Open dotMorten opened 7 years ago
This looks very useful, we'll discuss it on the team and see what we can do to surface this data to package authors.
I don't say that I don't agree with OP but another currently feasible approach would be to split package with assemblies for multiple platforms into multiple packages each containing assemblies for a single platform.
Let's take my Pkcs11Interop package as an example:
This single package currently contains assemblies for net20
, net40
, net45
, sl5
, netstandard1.3
, monoandroid2.3
and xamarinios1.0
platforms. However it could be split into 7 independent packages Pkcs11Interop.net20
, Pkcs11Interop.net40
, Pkcs11Interop.net45
, Pkcs11Interop.sl5
, Pkcs11Interop.netstandard1.3
, Pkcs11Interop.monoandroid2.3
and Pkcs11Interop.xamarinios1.0
.
Setup like this would provide detailed platform statistics to the package author and to any interested 3rd party as number of package downloads is publicly available. Developer who consumes the package would download only assemblies he really needs and would not "pollute" his solution.
Similar approach is very common in Linux packaging systems. There is a separate binary package for x86
architecture, separate binary package for amd64
, separate binary package for arm
etc. NuGet is actually the only packaging platform I know that ships binaries for multiple platforms in a single package.
NuGet 2 had X-NuGet-... headers that shipped that info. These are long gone, which is a pity.
NPM sends a boatload of this info, which is nice. It even tracks what package was dependent, so that you can also learn which packages bring along some of your own.
Example NPM request headers (bold emphasis):
GET http://registry.npmjs.org/angular HTTP/1.1 accept-encoding: gzip version: 4.4.0 accept: application/json referer: install angular npm-session: 477ae8411731f4af npm-in-ci: false user-agent: npm/4.4.0 node/v6.10.0 win32 x64 host: registry.npmjs.org Connection: keep-alive
When a dependency is fetched, the referer also contaisn the original install command so you know the "root" of the tree.

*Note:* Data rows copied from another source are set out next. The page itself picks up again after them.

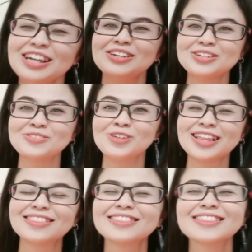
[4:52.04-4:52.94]
You know
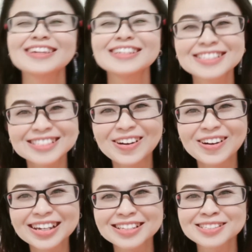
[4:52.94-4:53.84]
what? This
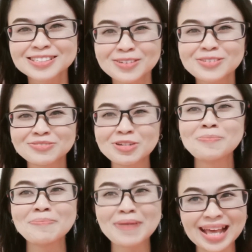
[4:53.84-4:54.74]
song is so
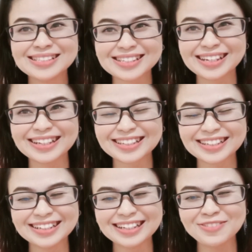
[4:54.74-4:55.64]

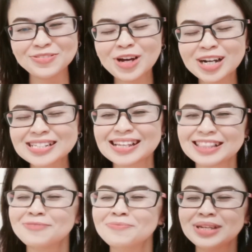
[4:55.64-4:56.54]
romantic if you
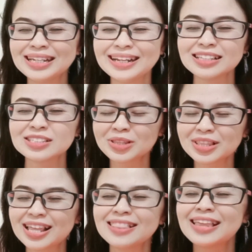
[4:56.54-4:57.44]
understand the meaning
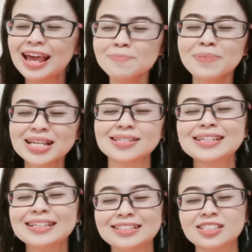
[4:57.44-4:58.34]
so they
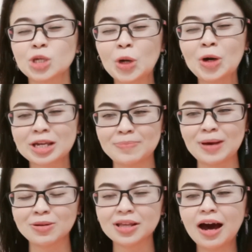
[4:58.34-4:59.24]
basically talk
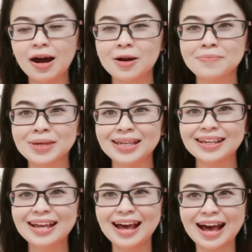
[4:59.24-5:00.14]
about
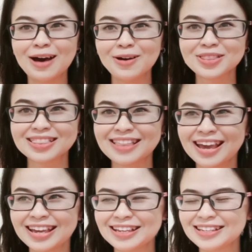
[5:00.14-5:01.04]
army how
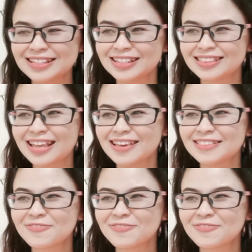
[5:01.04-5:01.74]
they theyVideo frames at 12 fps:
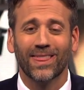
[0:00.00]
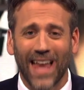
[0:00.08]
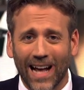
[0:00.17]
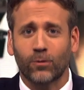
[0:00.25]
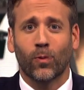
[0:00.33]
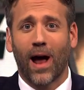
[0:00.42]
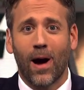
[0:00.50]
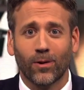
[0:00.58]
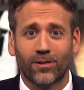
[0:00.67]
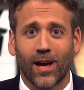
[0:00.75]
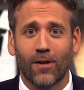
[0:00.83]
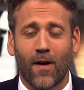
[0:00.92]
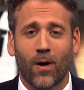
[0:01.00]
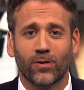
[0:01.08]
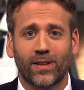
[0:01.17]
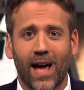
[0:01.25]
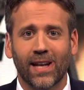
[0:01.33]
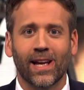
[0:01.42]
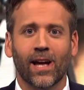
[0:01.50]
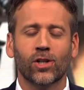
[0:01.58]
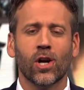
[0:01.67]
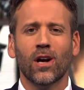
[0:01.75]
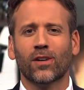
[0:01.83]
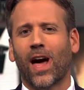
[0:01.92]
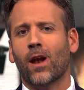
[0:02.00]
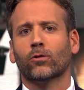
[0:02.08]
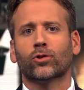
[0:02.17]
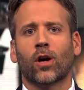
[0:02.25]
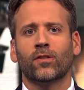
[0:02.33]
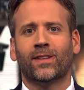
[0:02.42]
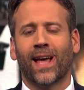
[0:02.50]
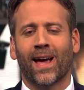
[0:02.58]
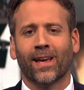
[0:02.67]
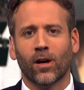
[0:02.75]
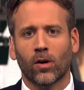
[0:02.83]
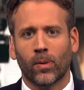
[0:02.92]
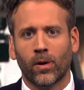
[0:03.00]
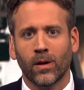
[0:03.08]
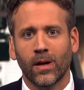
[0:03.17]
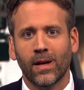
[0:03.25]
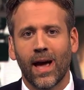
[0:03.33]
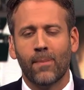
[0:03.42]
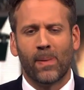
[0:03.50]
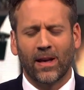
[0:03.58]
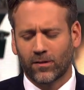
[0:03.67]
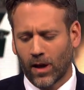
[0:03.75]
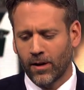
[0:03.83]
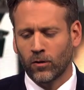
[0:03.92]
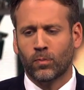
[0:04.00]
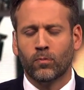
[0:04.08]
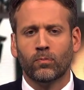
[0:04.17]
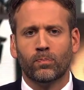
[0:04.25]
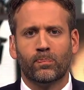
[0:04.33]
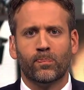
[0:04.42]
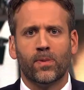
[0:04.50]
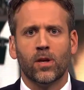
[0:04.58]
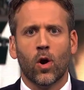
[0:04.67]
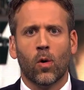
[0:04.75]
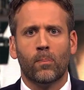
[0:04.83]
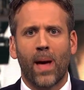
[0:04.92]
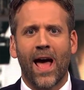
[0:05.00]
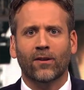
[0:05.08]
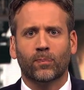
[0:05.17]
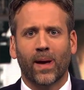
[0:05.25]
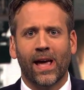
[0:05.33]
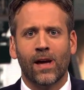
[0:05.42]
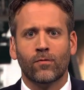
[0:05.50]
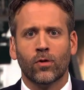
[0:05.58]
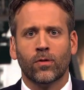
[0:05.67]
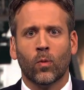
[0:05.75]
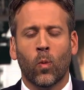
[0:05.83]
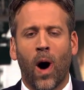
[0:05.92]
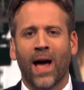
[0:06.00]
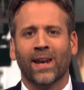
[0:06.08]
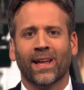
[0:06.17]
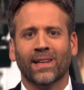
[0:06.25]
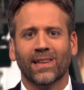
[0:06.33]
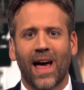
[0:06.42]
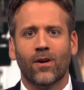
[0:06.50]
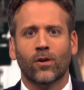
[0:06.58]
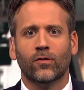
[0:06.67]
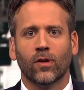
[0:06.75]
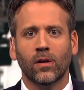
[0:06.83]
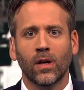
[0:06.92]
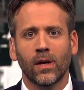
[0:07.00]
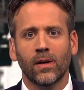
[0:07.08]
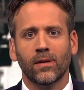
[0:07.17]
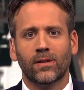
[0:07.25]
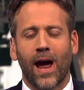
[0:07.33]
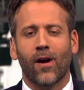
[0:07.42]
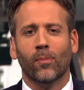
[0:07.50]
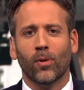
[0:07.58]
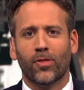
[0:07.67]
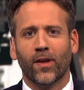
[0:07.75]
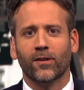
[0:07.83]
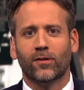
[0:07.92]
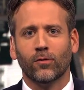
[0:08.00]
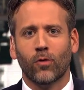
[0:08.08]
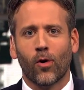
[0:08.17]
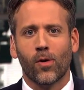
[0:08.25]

That's what I would say if I was Danny Ainge, because I don't trust Dan Gilbert, and based on his, past behavior, the whining letters and terrible things he wrote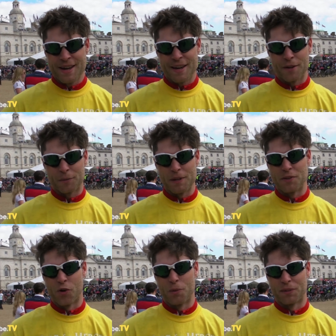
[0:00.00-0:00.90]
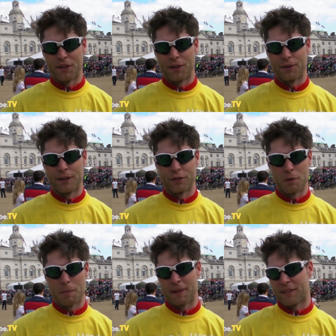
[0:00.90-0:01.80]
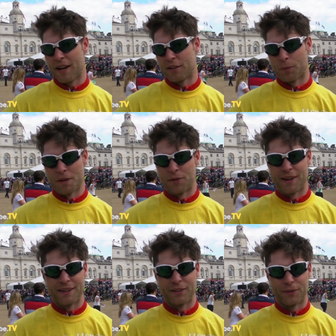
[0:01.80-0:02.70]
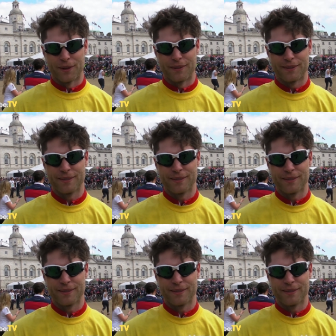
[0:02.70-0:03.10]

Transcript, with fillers: you know, it's been enjoyable still, and some of the best days when it rains as well.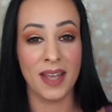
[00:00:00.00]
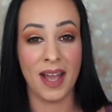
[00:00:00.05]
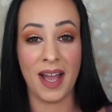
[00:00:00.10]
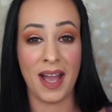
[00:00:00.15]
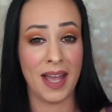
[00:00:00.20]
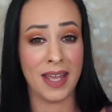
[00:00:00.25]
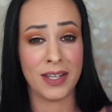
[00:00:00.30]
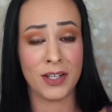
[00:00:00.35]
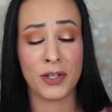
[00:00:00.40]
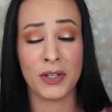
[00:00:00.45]

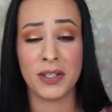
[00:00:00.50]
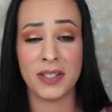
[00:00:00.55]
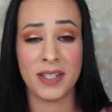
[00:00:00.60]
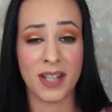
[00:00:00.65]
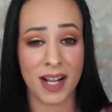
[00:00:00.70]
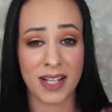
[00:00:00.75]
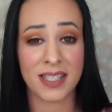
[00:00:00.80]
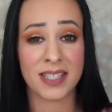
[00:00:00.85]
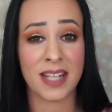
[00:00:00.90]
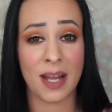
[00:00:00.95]
I could
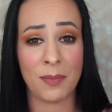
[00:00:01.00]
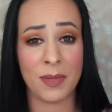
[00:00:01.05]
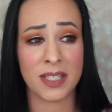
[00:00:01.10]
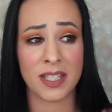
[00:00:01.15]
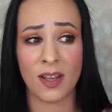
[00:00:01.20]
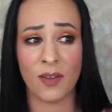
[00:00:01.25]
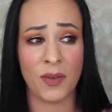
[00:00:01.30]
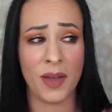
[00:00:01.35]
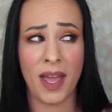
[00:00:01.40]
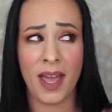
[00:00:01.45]
not stop
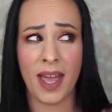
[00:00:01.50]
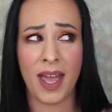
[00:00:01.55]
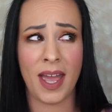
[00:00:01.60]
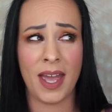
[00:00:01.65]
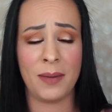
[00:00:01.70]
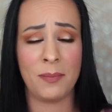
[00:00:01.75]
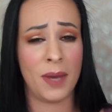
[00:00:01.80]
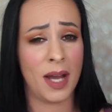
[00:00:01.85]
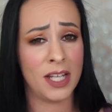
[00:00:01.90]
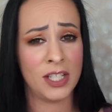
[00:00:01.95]
myself.
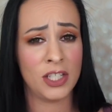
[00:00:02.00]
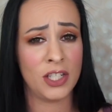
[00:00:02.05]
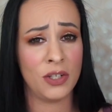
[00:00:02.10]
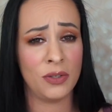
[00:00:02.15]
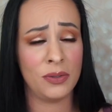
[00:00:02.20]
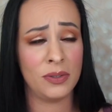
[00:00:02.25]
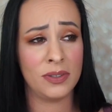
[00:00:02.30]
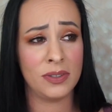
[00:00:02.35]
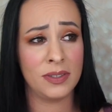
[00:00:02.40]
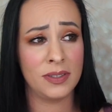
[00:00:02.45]
And mind
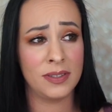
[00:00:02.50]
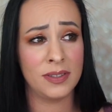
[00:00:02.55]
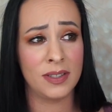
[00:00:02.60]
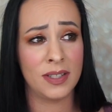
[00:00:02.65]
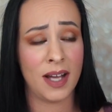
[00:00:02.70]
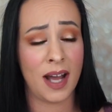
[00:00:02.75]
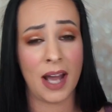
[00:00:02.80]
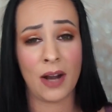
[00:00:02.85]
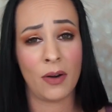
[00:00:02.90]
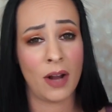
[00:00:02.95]
you,
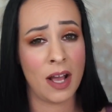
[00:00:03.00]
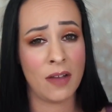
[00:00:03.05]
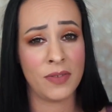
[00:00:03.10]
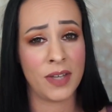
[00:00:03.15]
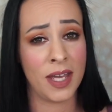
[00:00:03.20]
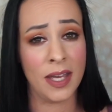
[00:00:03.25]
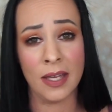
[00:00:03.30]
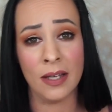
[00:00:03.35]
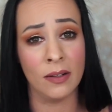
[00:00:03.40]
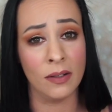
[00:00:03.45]
I don't have a
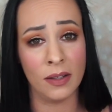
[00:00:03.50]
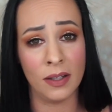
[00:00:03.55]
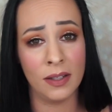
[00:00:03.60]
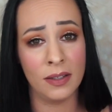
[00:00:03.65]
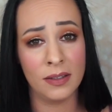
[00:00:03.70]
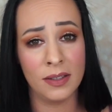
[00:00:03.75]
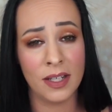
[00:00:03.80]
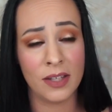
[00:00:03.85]
hill.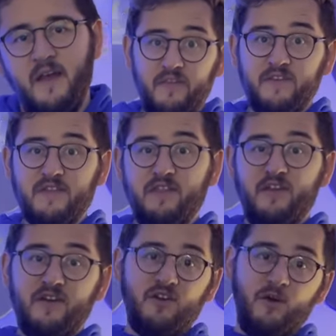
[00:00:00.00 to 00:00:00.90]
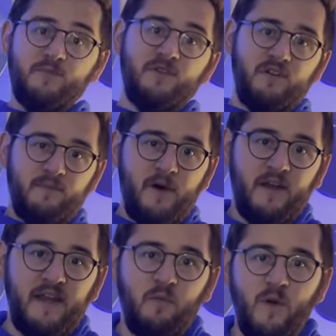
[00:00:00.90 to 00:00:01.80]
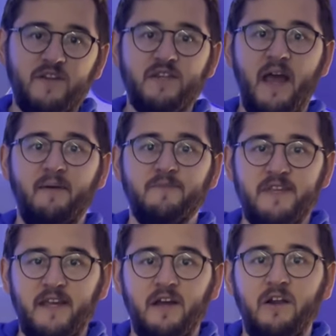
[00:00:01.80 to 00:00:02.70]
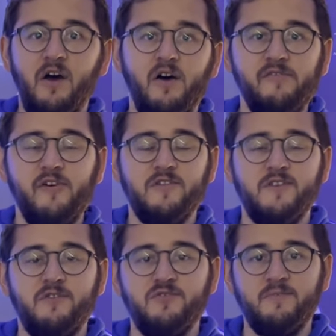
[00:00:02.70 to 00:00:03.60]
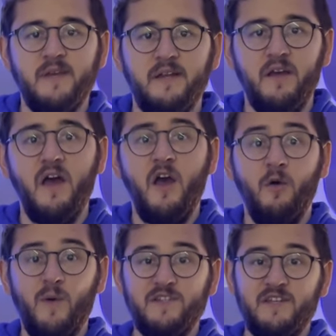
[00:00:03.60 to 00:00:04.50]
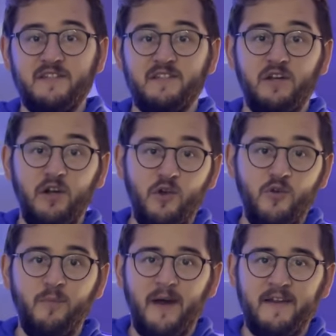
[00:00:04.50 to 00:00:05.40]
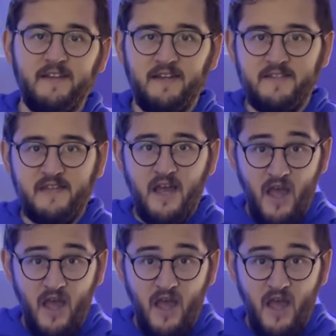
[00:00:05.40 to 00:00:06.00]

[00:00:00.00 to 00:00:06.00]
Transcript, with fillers: There's a third option on the market, which I'm seeing a lot of on social media, which is clue bindings.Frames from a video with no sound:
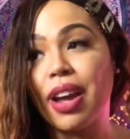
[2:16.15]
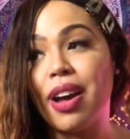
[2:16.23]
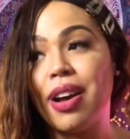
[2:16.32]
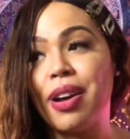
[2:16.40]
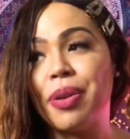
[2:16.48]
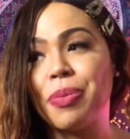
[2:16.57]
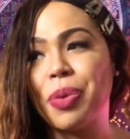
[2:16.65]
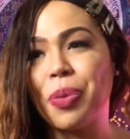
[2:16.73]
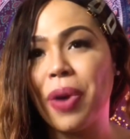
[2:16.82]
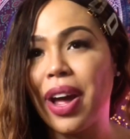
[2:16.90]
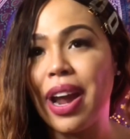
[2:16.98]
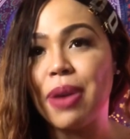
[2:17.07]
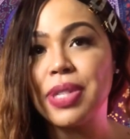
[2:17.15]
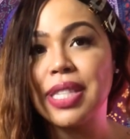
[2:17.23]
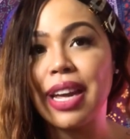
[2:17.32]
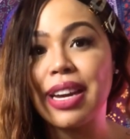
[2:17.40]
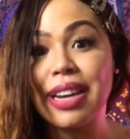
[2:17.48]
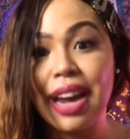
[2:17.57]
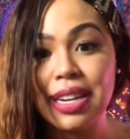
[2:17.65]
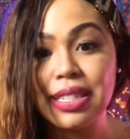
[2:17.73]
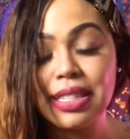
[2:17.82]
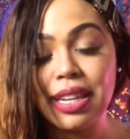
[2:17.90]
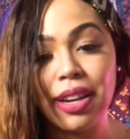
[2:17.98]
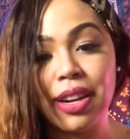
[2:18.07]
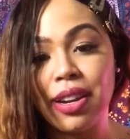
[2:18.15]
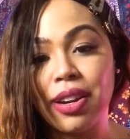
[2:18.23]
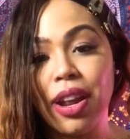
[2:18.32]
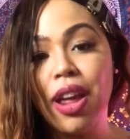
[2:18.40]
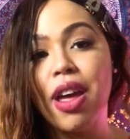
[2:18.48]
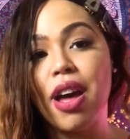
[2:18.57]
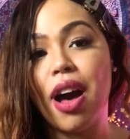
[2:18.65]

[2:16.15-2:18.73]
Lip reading: I was like 19.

+1 on this, would be good to have this info
@jariq so you're saying, if I have a .NET Standard 1.0 package which will run on a gazillion combinations of project types, frameworks and platforms, I should go through the enormous hazzle of splitting it out into platform/framework specific sub-packages just to do this? And if a new .NET Standard platform comes along tomorrow, I'll have to add that too? I prefer my suggestion to that 😄
@dotMorten for me personally nestandard*
moniker/platform still indicates only .NET Core support so I did not think about that case. You are right that once we get to the state where netstandard*
is all you need for all the different project types then your solution will be superior to mine so I'm giving 👍 to your suggestion 😉
Why NuGet telemetry? Why not just binary analytics? This would actually get you usage telemetry that I think matters more than just what is in the IDE usage (or at least a more realistic correlation).
Binary analytics works for apps. It doesn't really work for 3rd party libraries. They also serve two different purposes. One tells you something about the environment the developer chooses to use, the other about the environment the end user runs it on. Both can be important but they are distinctly different. Also a lot of apps aren't run connected, so gaining insight into what type of targets the product is used on helps me determine where to put some testing effort which .Net standard hides (could run anywhere I didn't think of at all), and also helps determine nuspec version I can move to, project templates support etc.
See above comment on headers. That's what used to be there before v3.
Feature Request:
As a library author, it can be really difficult to gain insight into how your nuget package is being used. For instance, if I'm targeting UWP, can I drop support for the 10240 SDK? Can I drop support for .NET 4.5.2 and move to .NET 4.6.1? Or is it OK to move from .NET Standard 1.4 to 2.0? Do I really need to support Windows Phone 8.1 still? Should I spend time on testing my .NET Standard package on Tizen or is its use negligible?
I would suggest that when a developer adds or restores a nuget package from nuget.org, when it is possible, the request headers includes information about the project it's being added to. Ie project type, platform version, VS version etc. This information is then recorded, and the library author will be able to log in and get aggregated statistics about how the package is being used by other developers, and the trends over time.